(INFORMATION SUPPLIED Opens)
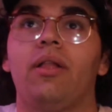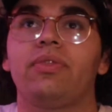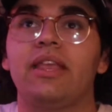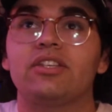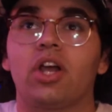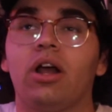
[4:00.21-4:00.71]

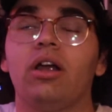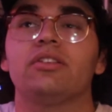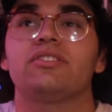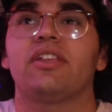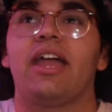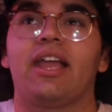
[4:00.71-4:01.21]
this
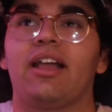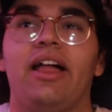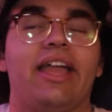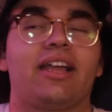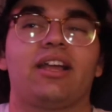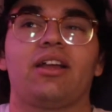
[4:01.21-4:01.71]
hurts. Like.
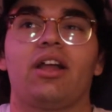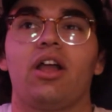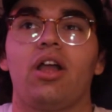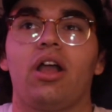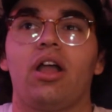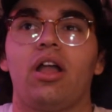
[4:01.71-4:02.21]

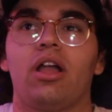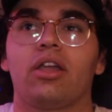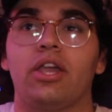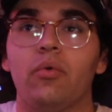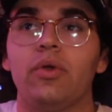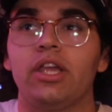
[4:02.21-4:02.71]

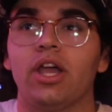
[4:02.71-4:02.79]
Can we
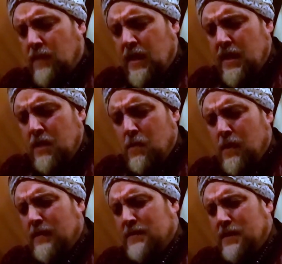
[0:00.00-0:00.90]
And he
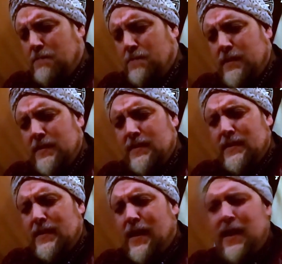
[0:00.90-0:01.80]
walks up and he
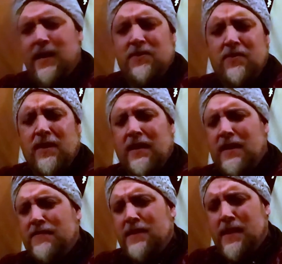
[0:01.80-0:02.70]
says, "I do not
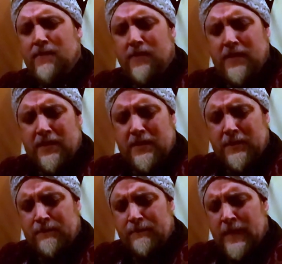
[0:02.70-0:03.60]
have time for
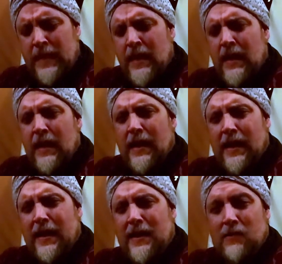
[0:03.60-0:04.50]
this.
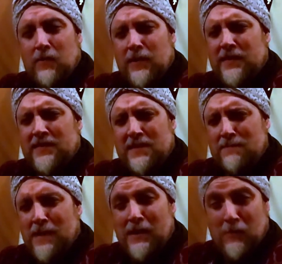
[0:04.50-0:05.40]
I want to see
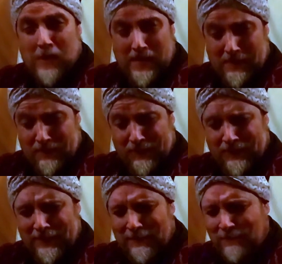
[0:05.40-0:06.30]
my
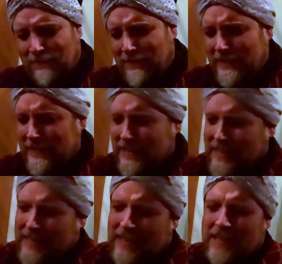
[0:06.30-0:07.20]
wife.
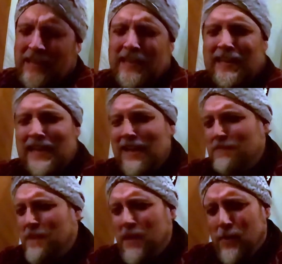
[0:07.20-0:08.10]
Get out
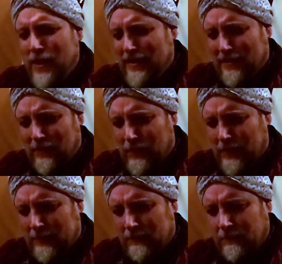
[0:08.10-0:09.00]
of my way, little one."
(INFORMATION SUPPLIED Closes)
> [WHAT YOU NEED TO DO] Give back the whole listing as it stands, minus its pictures.

> [OUTPUT OF THE TASK]
[4:00.21-4:00.71]

[4:00.71-4:01.21]
this
[4:01.21-4:01.71]
hurts. Like.
[4:01.71-4:02.21]

[4:02.21-4:02.71]

[4:02.71-4:02.79]
Can we
[0:00.00-0:00.90]
And he
[0:00.90-0:01.80]
walks up and he
[0:01.80-0:02.70]
says, "I do not
[0:02.70-0:03.60]
have time for
[0:03.60-0:04.50]
this.
[0:04.50-0:05.40]
I want to see
[0:05.40-0:06.30]
my
[0:06.30-0:07.20]
wife.
[0:07.20-0:08.10]
Get out
[0:08.10-0:09.00]
of my way, little one."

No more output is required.